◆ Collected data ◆
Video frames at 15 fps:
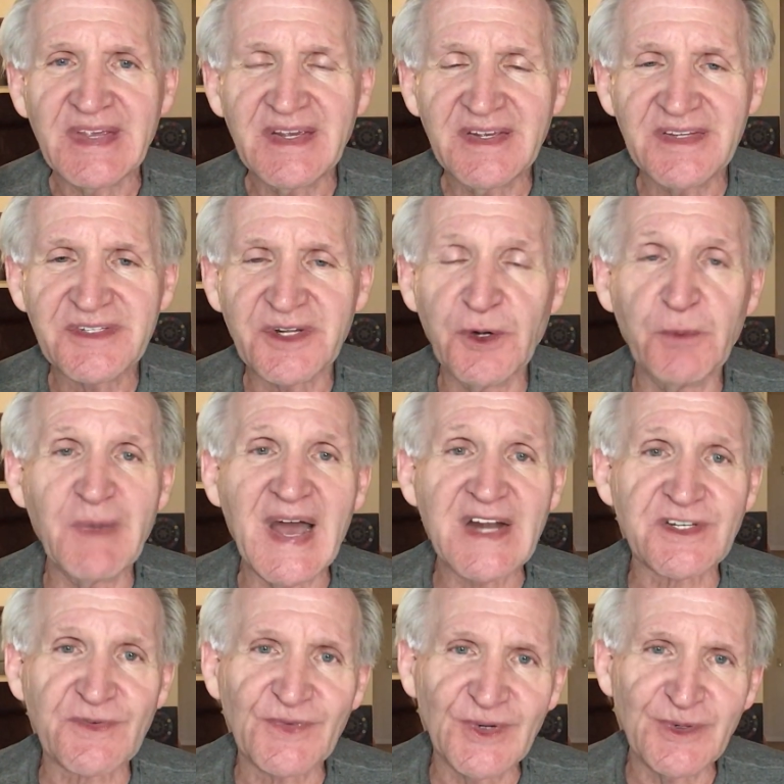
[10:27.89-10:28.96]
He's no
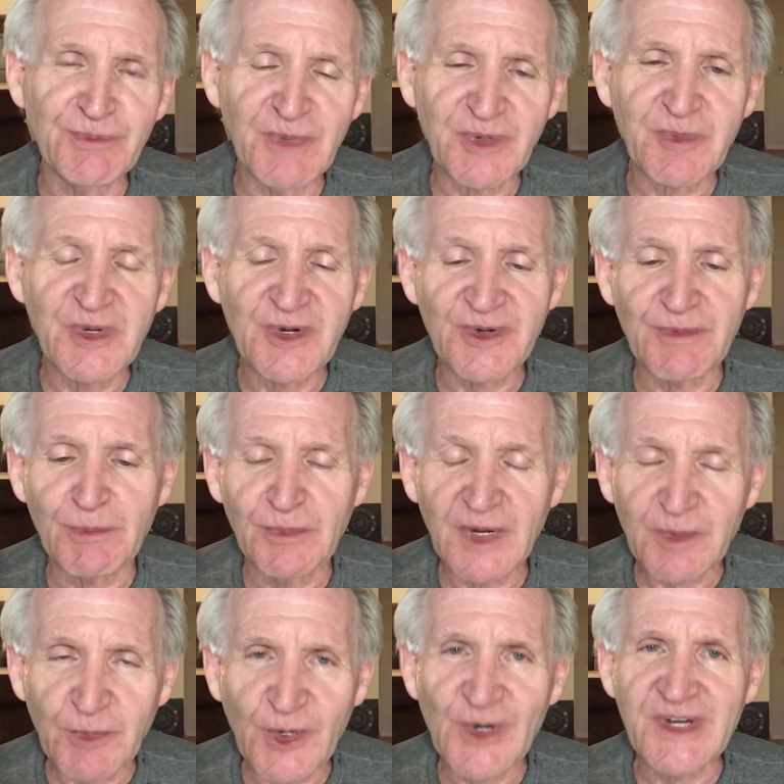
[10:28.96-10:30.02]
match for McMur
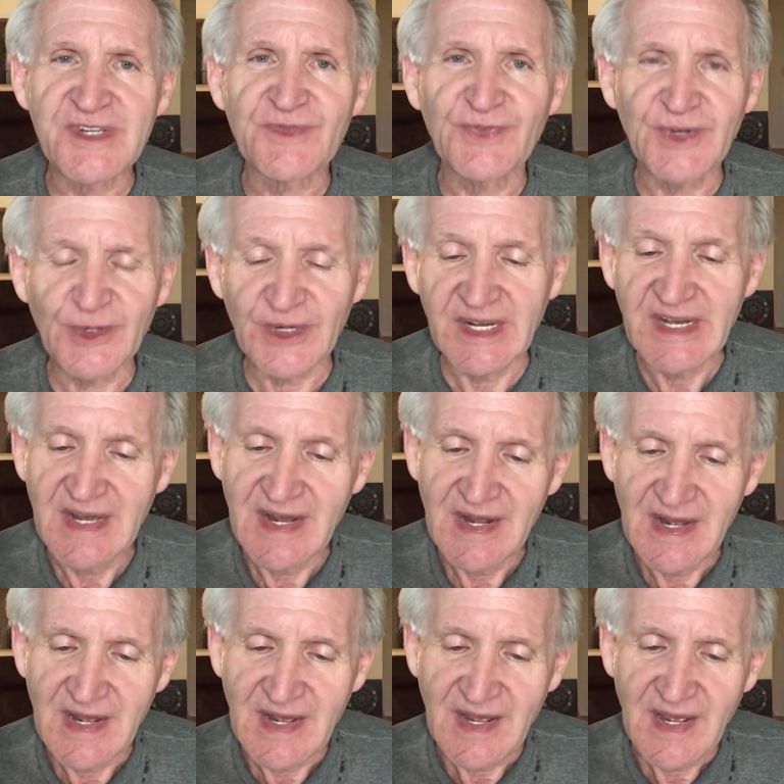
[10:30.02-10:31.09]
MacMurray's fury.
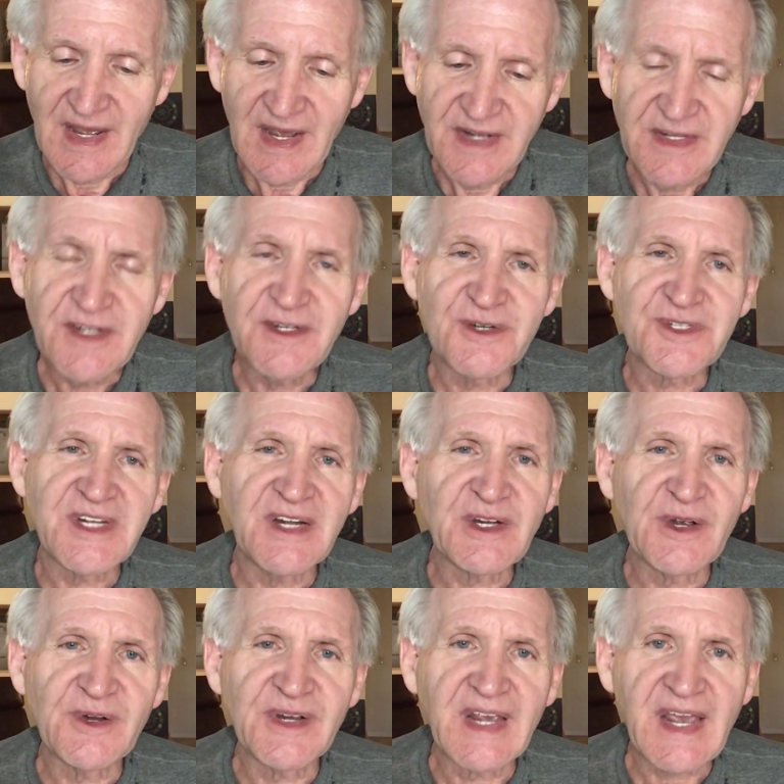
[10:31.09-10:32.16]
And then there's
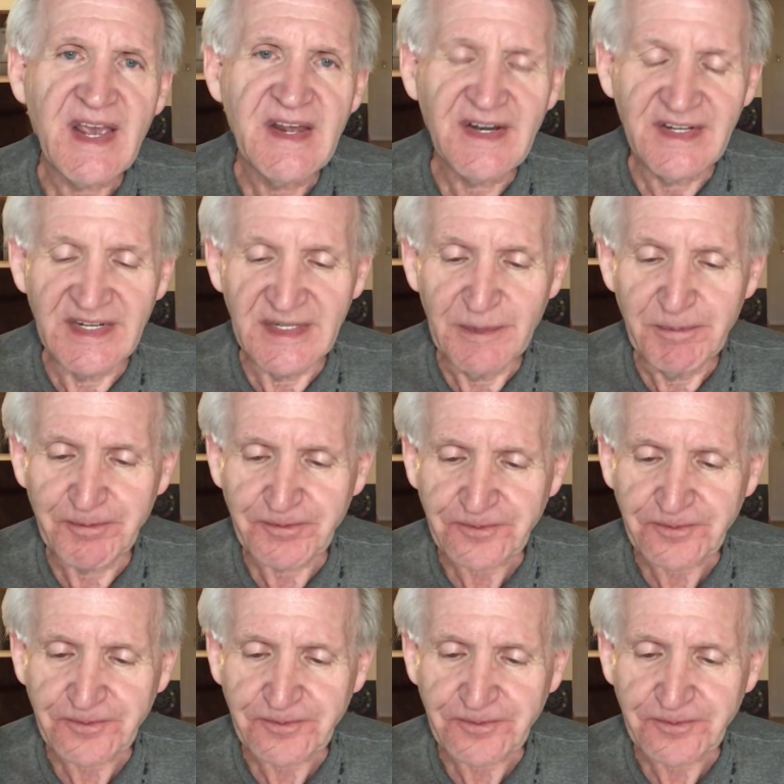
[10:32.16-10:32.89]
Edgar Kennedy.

...

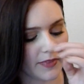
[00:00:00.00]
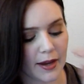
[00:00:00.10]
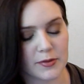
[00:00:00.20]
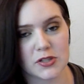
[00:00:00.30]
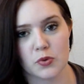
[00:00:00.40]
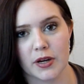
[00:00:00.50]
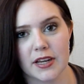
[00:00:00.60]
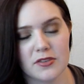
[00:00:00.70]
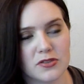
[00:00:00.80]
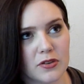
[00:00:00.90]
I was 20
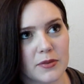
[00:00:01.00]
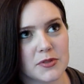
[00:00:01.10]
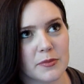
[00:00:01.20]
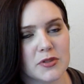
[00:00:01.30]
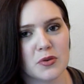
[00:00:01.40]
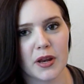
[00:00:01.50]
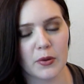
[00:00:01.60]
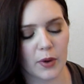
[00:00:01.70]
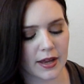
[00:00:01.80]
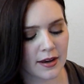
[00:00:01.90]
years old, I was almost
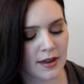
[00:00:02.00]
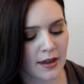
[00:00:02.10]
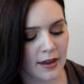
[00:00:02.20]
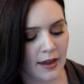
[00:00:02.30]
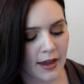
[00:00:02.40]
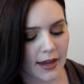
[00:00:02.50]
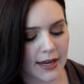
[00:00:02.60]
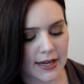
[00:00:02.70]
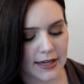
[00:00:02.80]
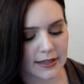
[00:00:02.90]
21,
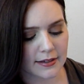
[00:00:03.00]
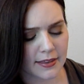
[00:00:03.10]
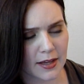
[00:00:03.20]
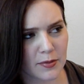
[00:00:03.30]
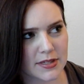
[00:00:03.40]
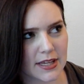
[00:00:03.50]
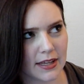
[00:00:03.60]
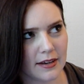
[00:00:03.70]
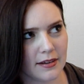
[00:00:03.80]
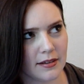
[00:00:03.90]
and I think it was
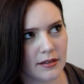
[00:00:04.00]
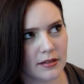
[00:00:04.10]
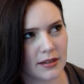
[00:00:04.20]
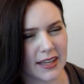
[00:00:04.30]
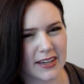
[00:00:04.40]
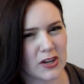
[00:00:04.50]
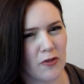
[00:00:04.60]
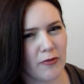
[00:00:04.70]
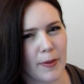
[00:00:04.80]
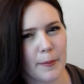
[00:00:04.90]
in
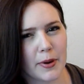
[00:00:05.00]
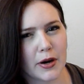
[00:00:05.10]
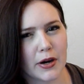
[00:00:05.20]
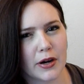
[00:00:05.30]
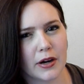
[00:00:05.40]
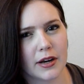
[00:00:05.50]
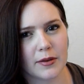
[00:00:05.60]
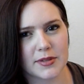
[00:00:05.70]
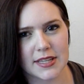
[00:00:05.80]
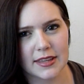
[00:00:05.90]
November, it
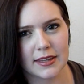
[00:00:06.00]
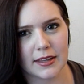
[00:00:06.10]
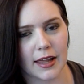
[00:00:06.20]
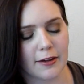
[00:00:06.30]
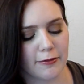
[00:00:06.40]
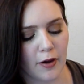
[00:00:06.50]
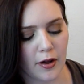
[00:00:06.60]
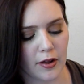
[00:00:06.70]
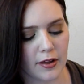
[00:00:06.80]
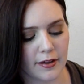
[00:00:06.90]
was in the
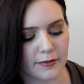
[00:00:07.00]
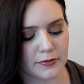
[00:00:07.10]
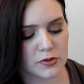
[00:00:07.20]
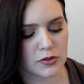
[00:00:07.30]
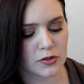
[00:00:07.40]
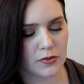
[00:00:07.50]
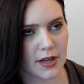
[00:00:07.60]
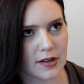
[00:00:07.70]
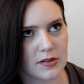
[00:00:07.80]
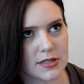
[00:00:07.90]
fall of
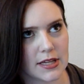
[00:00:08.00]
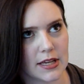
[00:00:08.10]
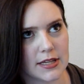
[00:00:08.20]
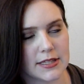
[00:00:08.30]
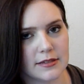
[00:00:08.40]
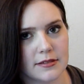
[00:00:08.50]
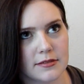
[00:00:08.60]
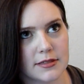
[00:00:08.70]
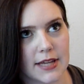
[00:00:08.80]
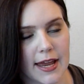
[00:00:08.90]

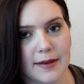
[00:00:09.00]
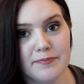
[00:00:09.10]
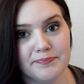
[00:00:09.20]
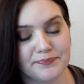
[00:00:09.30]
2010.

◆ TASK DIRECTIONS ◆
Only one stretch of the data is wanted: write out exactly the lines from the one holding "[00:00:03.30]" through the one holding "[00:00:07.20]", both included, without the pictures.

◆ TASK ANSWER ◆
[00:00:03.30]
[00:00:03.40]
[00:00:03.50]
[00:00:03.60]
[00:00:03.70]
[00:00:03.80]
[00:00:03.90]
and I think it was
[00:00:04.00]
[00:00:04.10]
[00:00:04.20]
[00:00:04.30]
[00:00:04.40]
[00:00:04.50]
[00:00:04.60]
[00:00:04.70]
[00:00:04.80]
[00:00:04.90]
in
[00:00:05.00]
[00:00:05.10]
[00:00:05.20]
[00:00:05.30]
[00:00:05.40]
[00:00:05.50]
[00:00:05.60]
[00:00:05.70]
[00:00:05.80]
[00:00:05.90]
November, it
[00:00:06.00]
[00:00:06.10]
[00:00:06.20]
[00:00:06.30]
[00:00:06.40]
[00:00:06.50]
[00:00:06.60]
[00:00:06.70]
[00:00:06.80]
[00:00:06.90]
was in the
[00:00:07.00]
[00:00:07.10]
[00:00:07.20]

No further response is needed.